= Your goal =
Although the entries contain pictures, only their words should be duplicated exactly.

Records contained in a dataset
────────────────

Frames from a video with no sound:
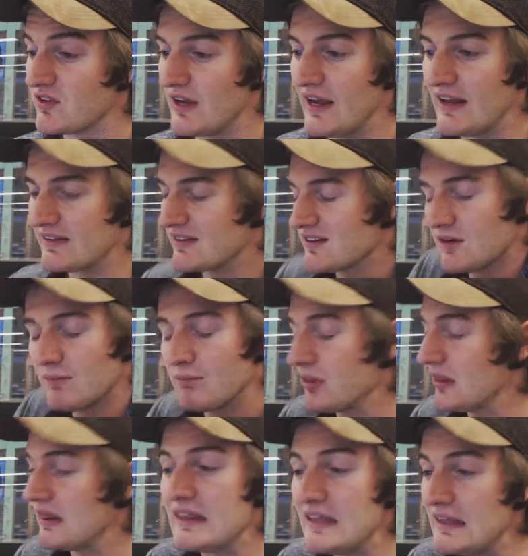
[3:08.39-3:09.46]
It's a
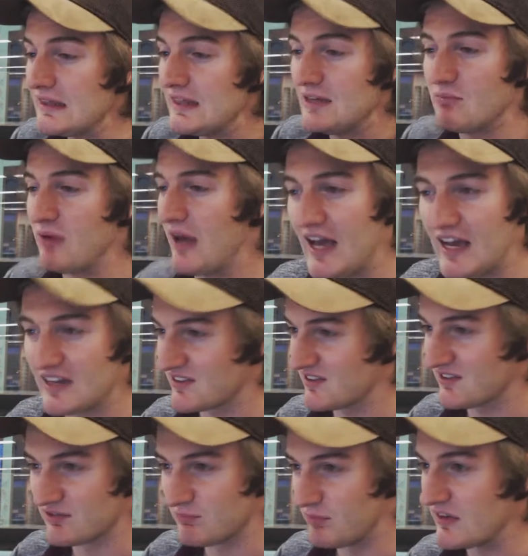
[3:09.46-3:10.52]
completely
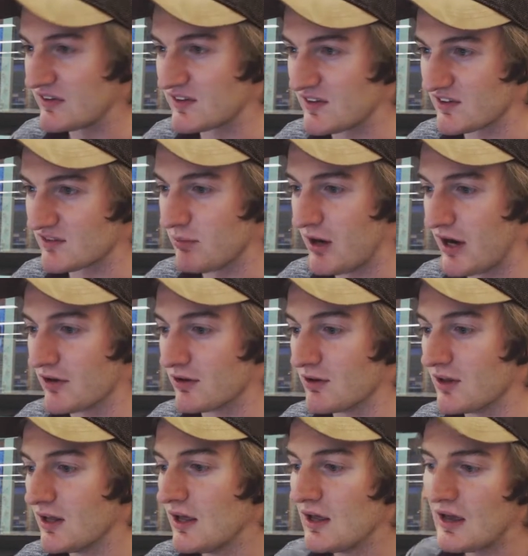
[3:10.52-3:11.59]
passive business model,
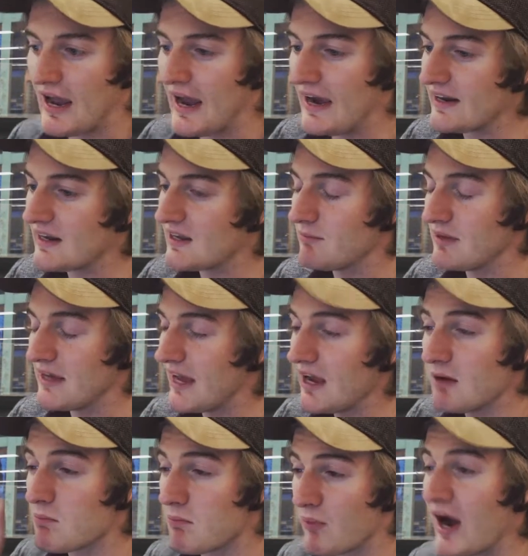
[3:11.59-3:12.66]
and it can be a
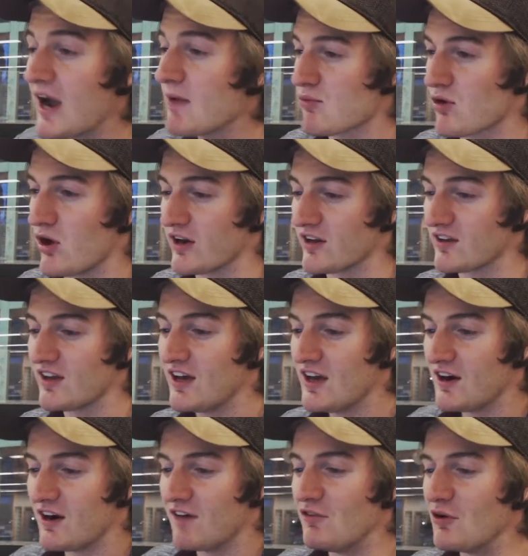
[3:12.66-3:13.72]
byproduct
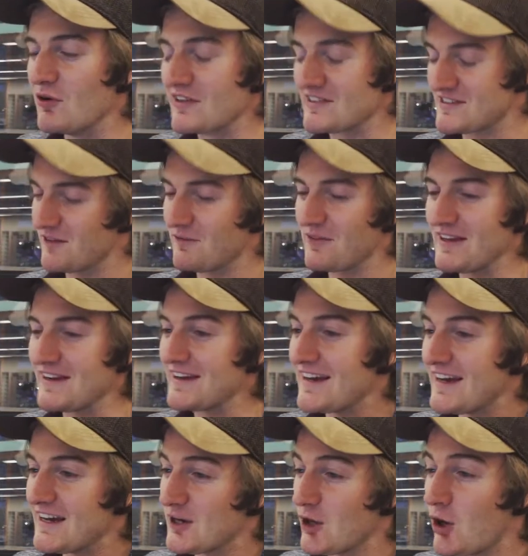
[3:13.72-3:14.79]
of doing something
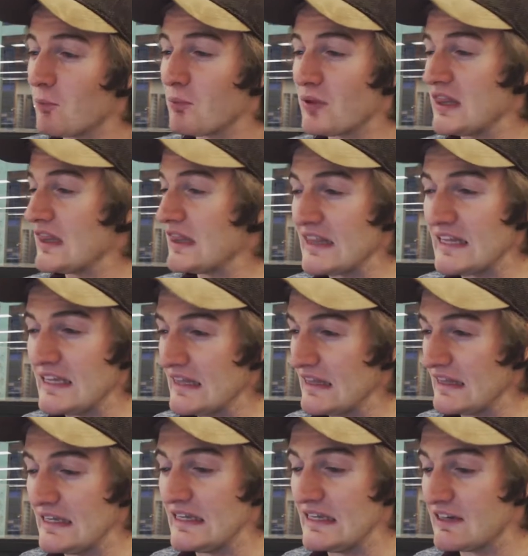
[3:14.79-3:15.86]

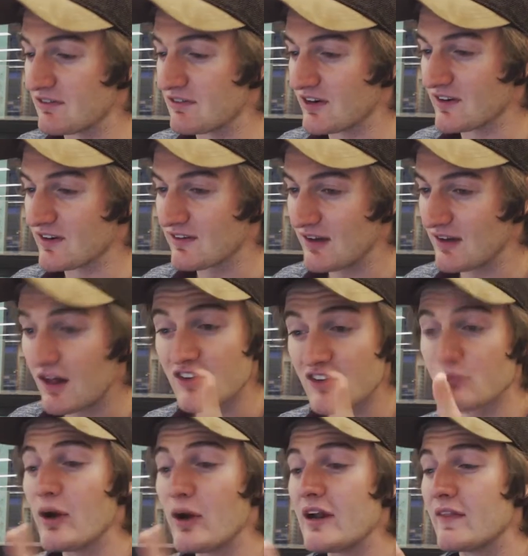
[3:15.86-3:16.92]
completely different. I'll
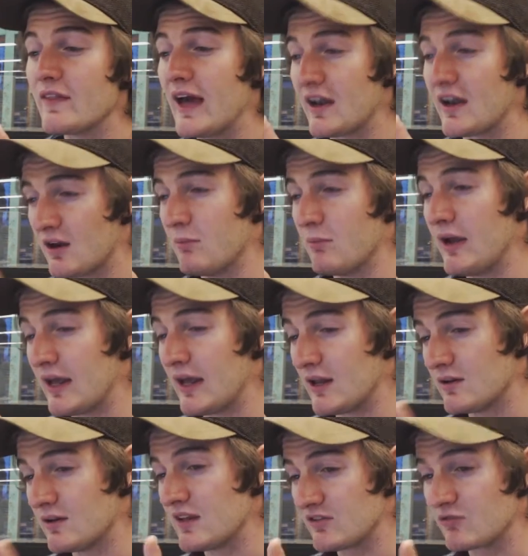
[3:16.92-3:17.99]
explain on that in a minute.
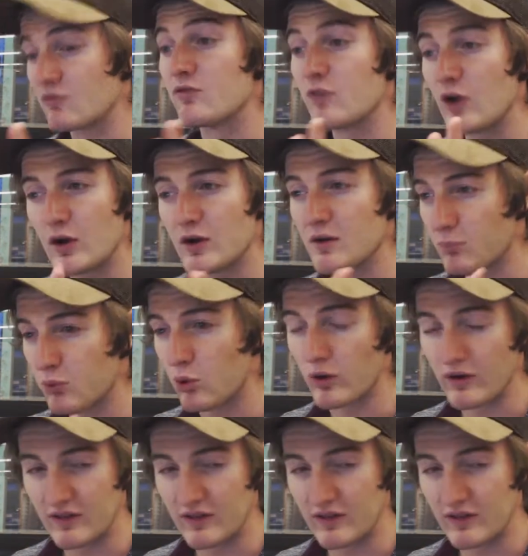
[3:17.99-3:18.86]
That's very important.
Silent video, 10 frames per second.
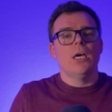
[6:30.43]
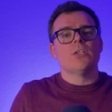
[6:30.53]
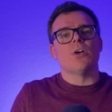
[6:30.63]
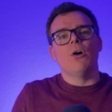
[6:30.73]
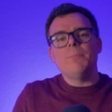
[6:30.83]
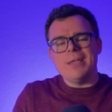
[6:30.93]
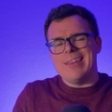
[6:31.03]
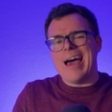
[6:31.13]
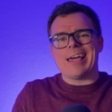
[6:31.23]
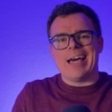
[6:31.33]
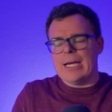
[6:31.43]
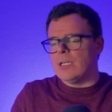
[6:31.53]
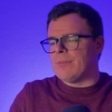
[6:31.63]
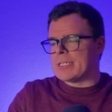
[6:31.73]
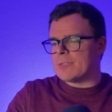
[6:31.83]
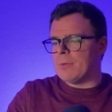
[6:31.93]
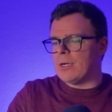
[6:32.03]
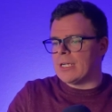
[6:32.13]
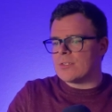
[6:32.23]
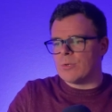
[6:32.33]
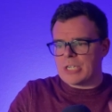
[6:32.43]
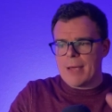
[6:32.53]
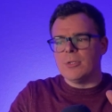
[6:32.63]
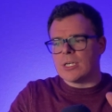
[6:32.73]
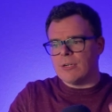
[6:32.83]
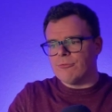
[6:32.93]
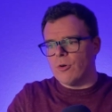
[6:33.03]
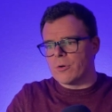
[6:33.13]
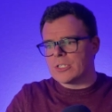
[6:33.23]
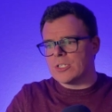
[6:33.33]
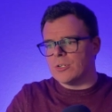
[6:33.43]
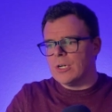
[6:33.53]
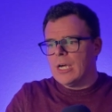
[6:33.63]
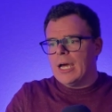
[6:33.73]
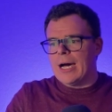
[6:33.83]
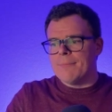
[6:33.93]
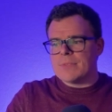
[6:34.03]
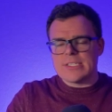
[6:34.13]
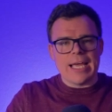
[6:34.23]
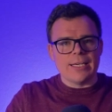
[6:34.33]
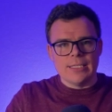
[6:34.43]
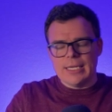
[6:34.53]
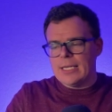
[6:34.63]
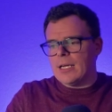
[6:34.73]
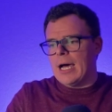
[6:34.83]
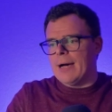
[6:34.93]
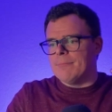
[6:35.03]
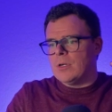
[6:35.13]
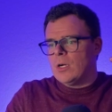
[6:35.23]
So it would be that kind of experience, which I'm looking forward to. Um, secondly, um,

────────────────

= Exercise response =
Frames from a video with no sound:
[3:08.39-3:09.46]
It's a
[3:09.46-3:10.52]
completely
[3:10.52-3:11.59]
passive business model,
[3:11.59-3:12.66]
and it can be a
[3:12.66-3:13.72]
byproduct
[3:13.72-3:14.79]
of doing something
[3:14.79-3:15.86]

[3:15.86-3:16.92]
completely different. I'll
[3:16.92-3:17.99]
explain on that in a minute.
[3:17.99-3:18.86]
That's very important.
Silent video, 10 frames per second.
[6:30.43]
[6:30.53]
[6:30.63]
[6:30.73]
[6:30.83]
[6:30.93]
[6:31.03]
[6:31.13]
[6:31.23]
[6:31.33]
[6:31.43]
[6:31.53]
[6:31.63]
[6:31.73]
[6:31.83]
[6:31.93]
[6:32.03]
[6:32.13]
[6:32.23]
[6:32.33]
[6:32.43]
[6:32.53]
[6:32.63]
[6:32.73]
[6:32.83]
[6:32.93]
[6:33.03]
[6:33.13]
[6:33.23]
[6:33.33]
[6:33.43]
[6:33.53]
[6:33.63]
[6:33.73]
[6:33.83]
[6:33.93]
[6:34.03]
[6:34.13]
[6:34.23]
[6:34.33]
[6:34.43]
[6:34.53]
[6:34.63]
[6:34.73]
[6:34.83]
[6:34.93]
[6:35.03]
[6:35.13]
[6:35.23]
So it would be that kind of experience, which I'm looking forward to. Um, secondly, um,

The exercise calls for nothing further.